YOUR GOAL — Every record below should be retyped exactly, and no picture should appear in the copy.

(Collected data)
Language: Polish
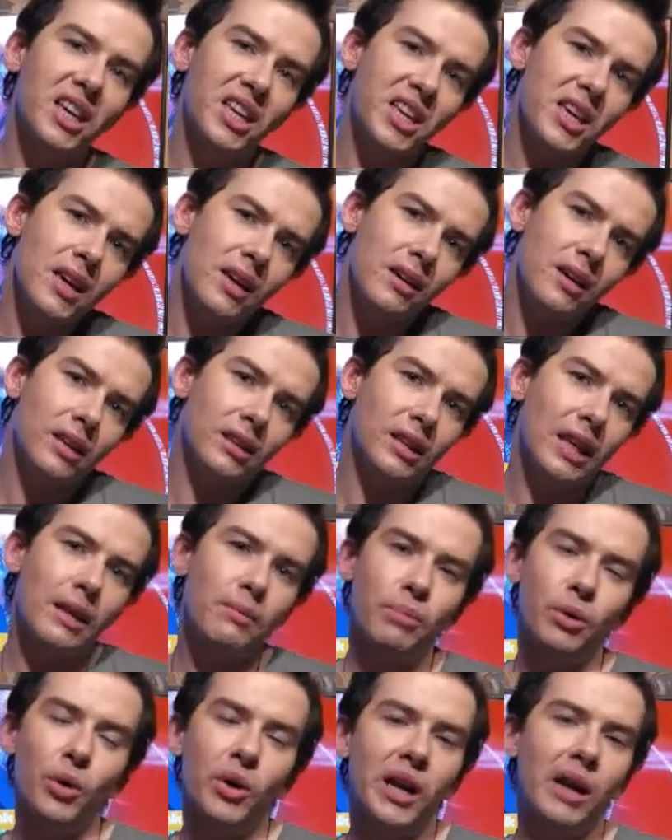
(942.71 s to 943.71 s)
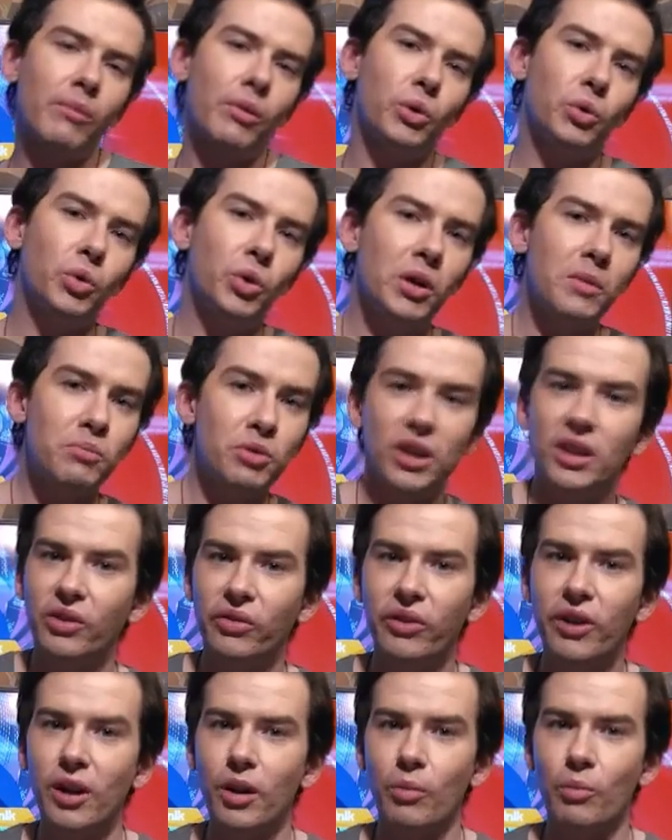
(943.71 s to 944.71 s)
i ten program, o którym przed
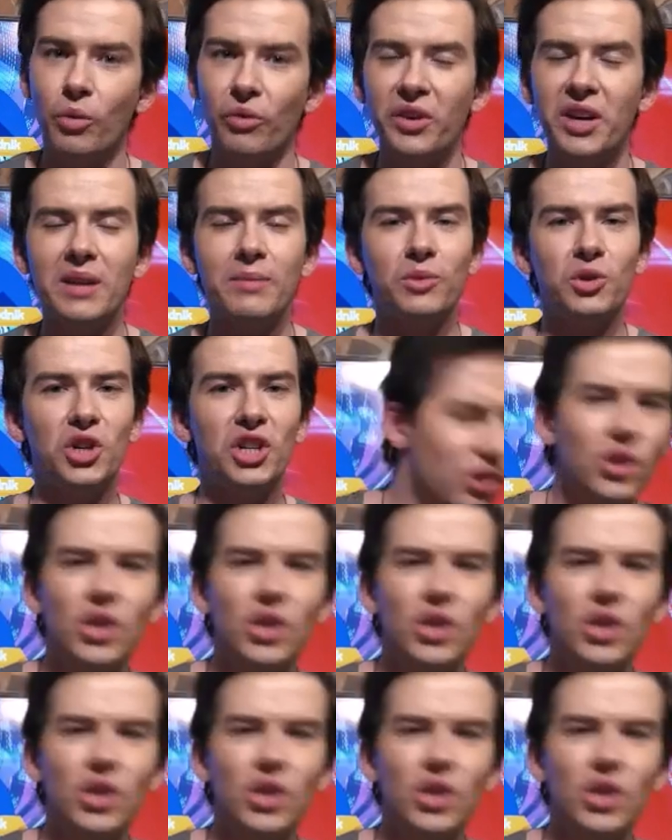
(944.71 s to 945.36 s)
chwilą mówiłem,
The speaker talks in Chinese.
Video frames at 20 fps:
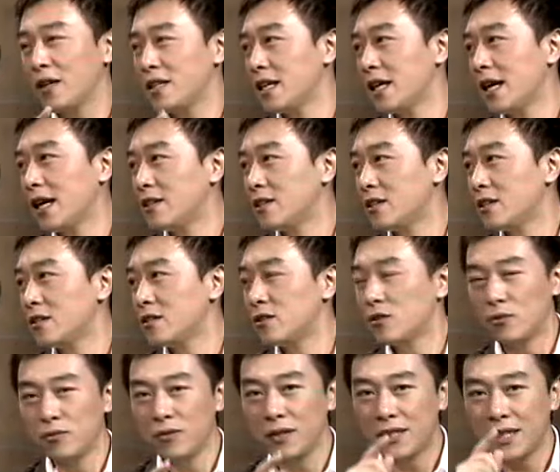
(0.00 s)
开始，除了
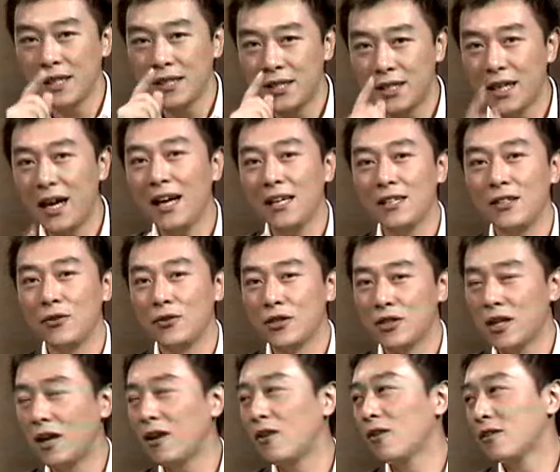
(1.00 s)
在家里有像
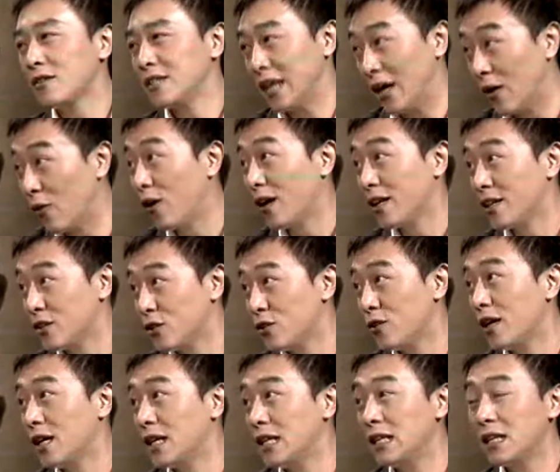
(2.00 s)
讲话的权
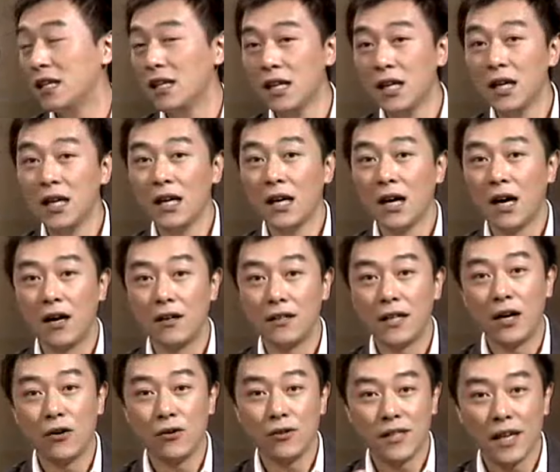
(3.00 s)
利，好，然后
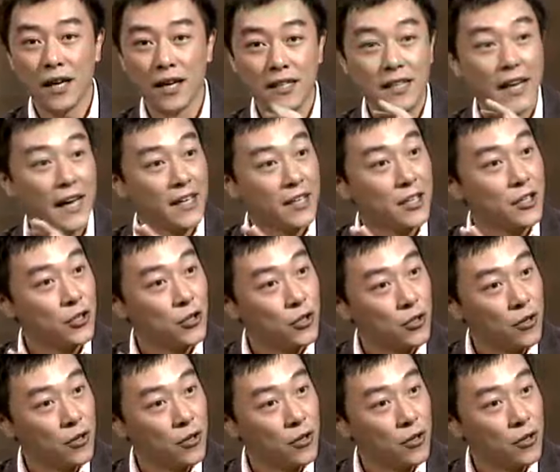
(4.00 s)
在演艺圈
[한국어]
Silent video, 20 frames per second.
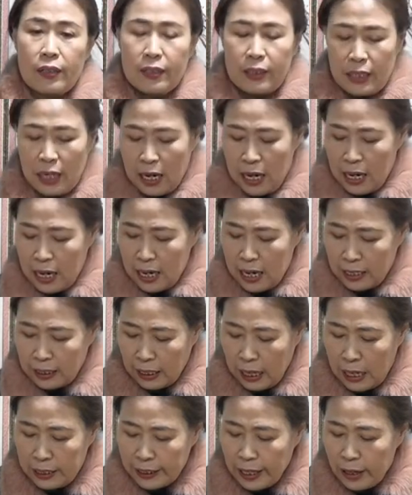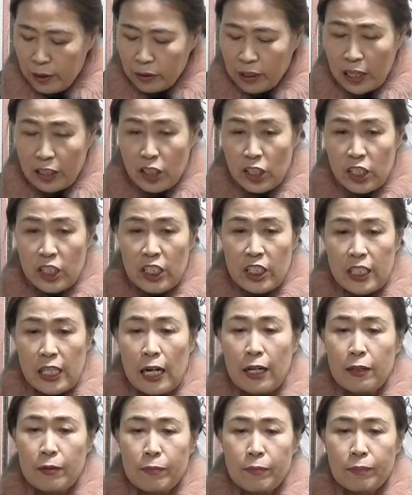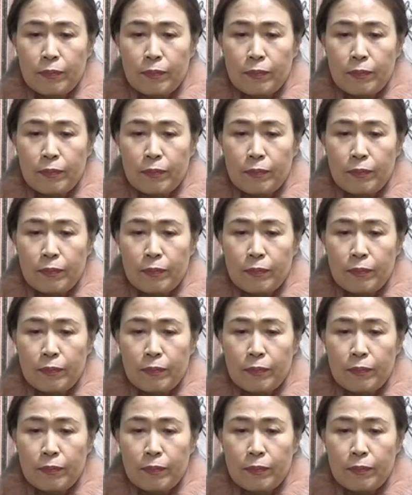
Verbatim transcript: 자, 갈게요. 다시 시작.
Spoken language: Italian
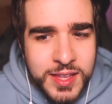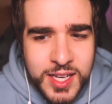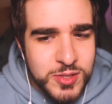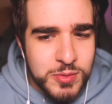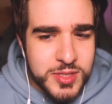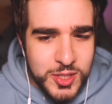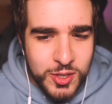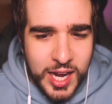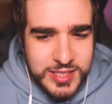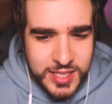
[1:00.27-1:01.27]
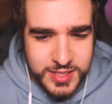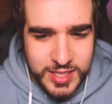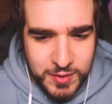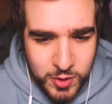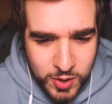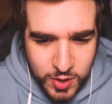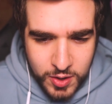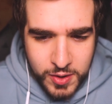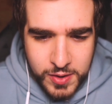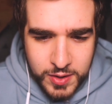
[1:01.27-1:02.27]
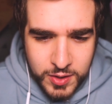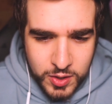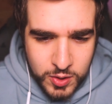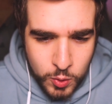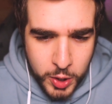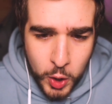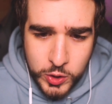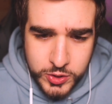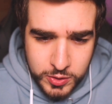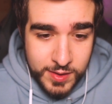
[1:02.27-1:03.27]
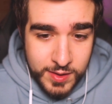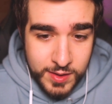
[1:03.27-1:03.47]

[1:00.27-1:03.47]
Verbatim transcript: riassuntino, ok, scherzavo. Curioso.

SOLUTION TO THE PROBLEM —
Language: Polish
(942.71 s to 943.71 s)
(943.71 s to 944.71 s)
i ten program, o którym przed
(944.71 s to 945.36 s)
chwilą mówiłem,
The speaker talks in Chinese.
Video frames at 20 fps:
(0.00 s)
开始，除了
(1.00 s)
在家里有像
(2.00 s)
讲话的权
(3.00 s)
利，好，然后
(4.00 s)
在演艺圈
[한국어]
Silent video, 20 frames per second.
Verbatim transcript: 자, 갈게요. 다시 시작.
Spoken language: Italian
[1:00.27-1:01.27]
[1:01.27-1:02.27]
[1:02.27-1:03.27]
[1:03.27-1:03.47]

[1:00.27-1:03.47]
Verbatim transcript: riassuntino, ok, scherzavo. Curioso.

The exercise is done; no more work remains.